One think that really is annoying with Launchpad is its lack of interfaces with the outside world. No SOAP interface (well, I think that work is being done on this), no easy way to export all bugs. The only way to get all the bug data in a machine-parseable is to first fetch this URL, and then, for each bug number listed there, to make another request for https://launchpad.net/bugs/$bug/+text. I filed a bug a few weeks ago, asking for a simpler way to get all the data.
A Launchpad dev suggested to do what I just described (fetch all the number, then fetch the data for each bug). I originally dismissed the idea because it just sounded too dirty/aggressive/whatever, but since I needed to practice python, I gave it a try. And actually, it works: I was able to get all the data in less than an hour (but that probably put some load on Launchpad ;-)).

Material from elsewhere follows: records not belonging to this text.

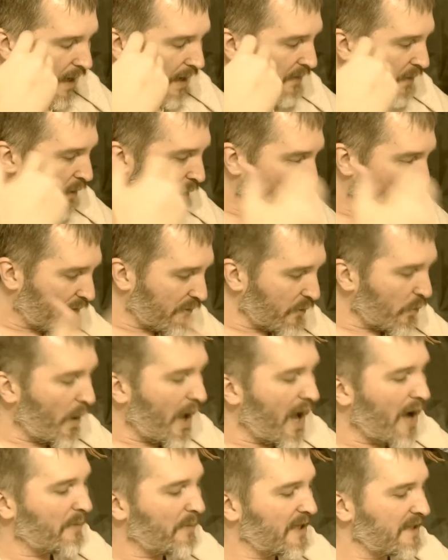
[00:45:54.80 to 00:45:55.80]
And they're
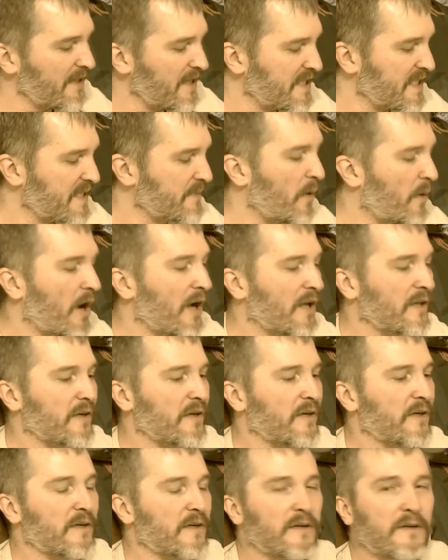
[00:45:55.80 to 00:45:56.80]
overwhelming these
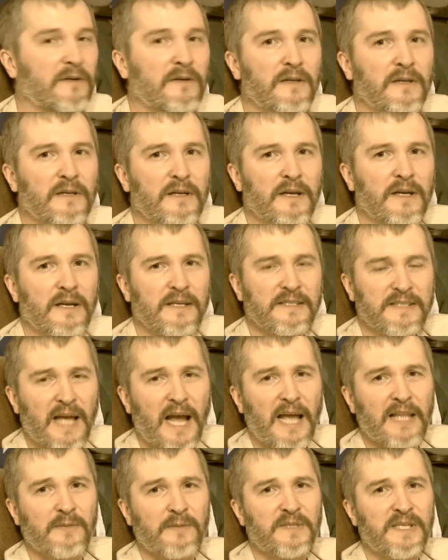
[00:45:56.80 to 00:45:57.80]
smaller
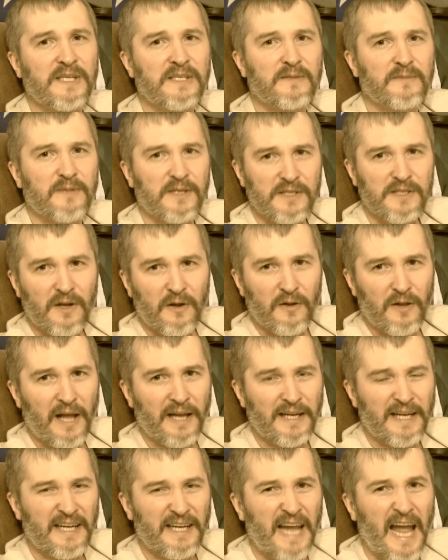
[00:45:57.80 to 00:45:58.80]
asylum systems, because you know,
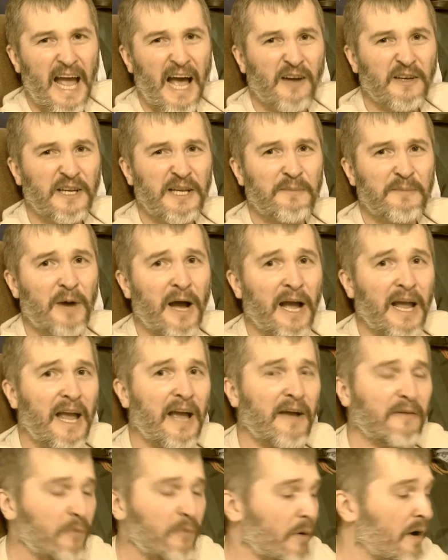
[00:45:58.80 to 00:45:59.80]
like a county might
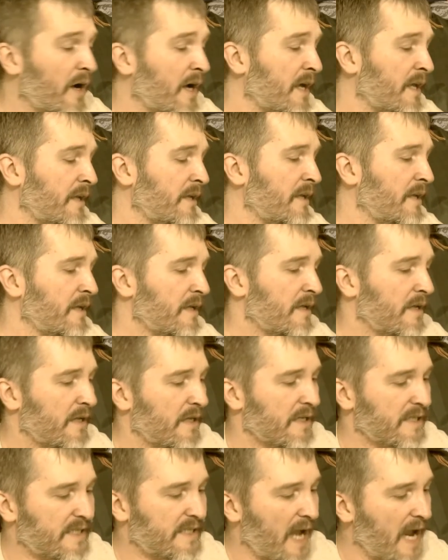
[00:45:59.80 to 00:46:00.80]
have one
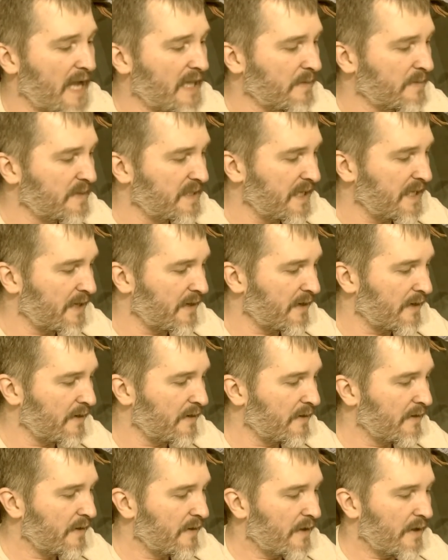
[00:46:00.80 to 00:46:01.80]
asylum
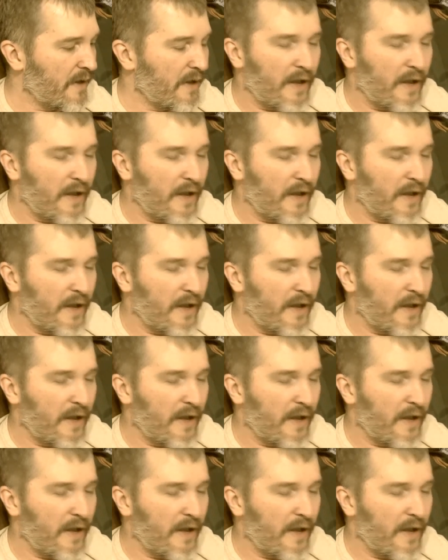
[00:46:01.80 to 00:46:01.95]
center.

That allows to write cool SQL queries.
Bugs with the most subscribers:
select bugs.bug, title, count(*) as subscribers from bugs, subscribers where bugs.bug = subscribers.bug group by bugs.bug, title order by subscribers desc limit 10;
bug | firefox | subscribers |
---|---|---|
188540 | firefox-3.0 crashed with SIGSEGV in g_slice_alloc() | 291 |
154697 | package update-manager 1:0.81 failed to install/upgrade: ErrorMessage: SystemError in cache.commit(): E:Sub-process /tmp/tmpjP6Bsx/backports/usr/bin/dpkg returned an error code (1), E:Sub-process /tmp/tmpjP6Bsx/backports/usr/bin/dpkg returned an error code (1), E:Sub-process /tmp/tmpjP6Bsx/backports/usr/bin/dpkg returned an error code (1), E:Sub-process /tmp/tmpjP6Bsx/backports/usr/bin/dpkg returned an error code (1) | 278 |
141613 | npviewer.bin crashed with SIGSEGV | 262 |
59695 | High frequency of load/unload cycles on some hard disks may shorten lifetime | 182 |
215005 | jockey-gtk crashed with AttributeError in enables_composite() | 171 |
216043 | compiz.real crashed with SIGSEGV | 168 |
121653 | [gutsy] fglrx breaks over suspend/resume | 144 |
1 | Microsoft has a majority market share | 142 |
145360 | compiz.real crashed with SIGSEGV | 134 |
23369 | firefox(-gnome-support) should get proxy from gconf | 126 |
Bugs where someone is subscribed twice:
select bug, subscriber_login as cnt from subscribers group by bug, subscriber_login having count(*) > 1;
bug | subscriber |
---|---|
33065 | mvo |
48262 | mvo |
144628 | skyguy |
158126 | benekal |
213741 | sandro-grundmann |
216043 | jotacayul |
221630 | kami911 |
(Yes, that forced me to change a primary key)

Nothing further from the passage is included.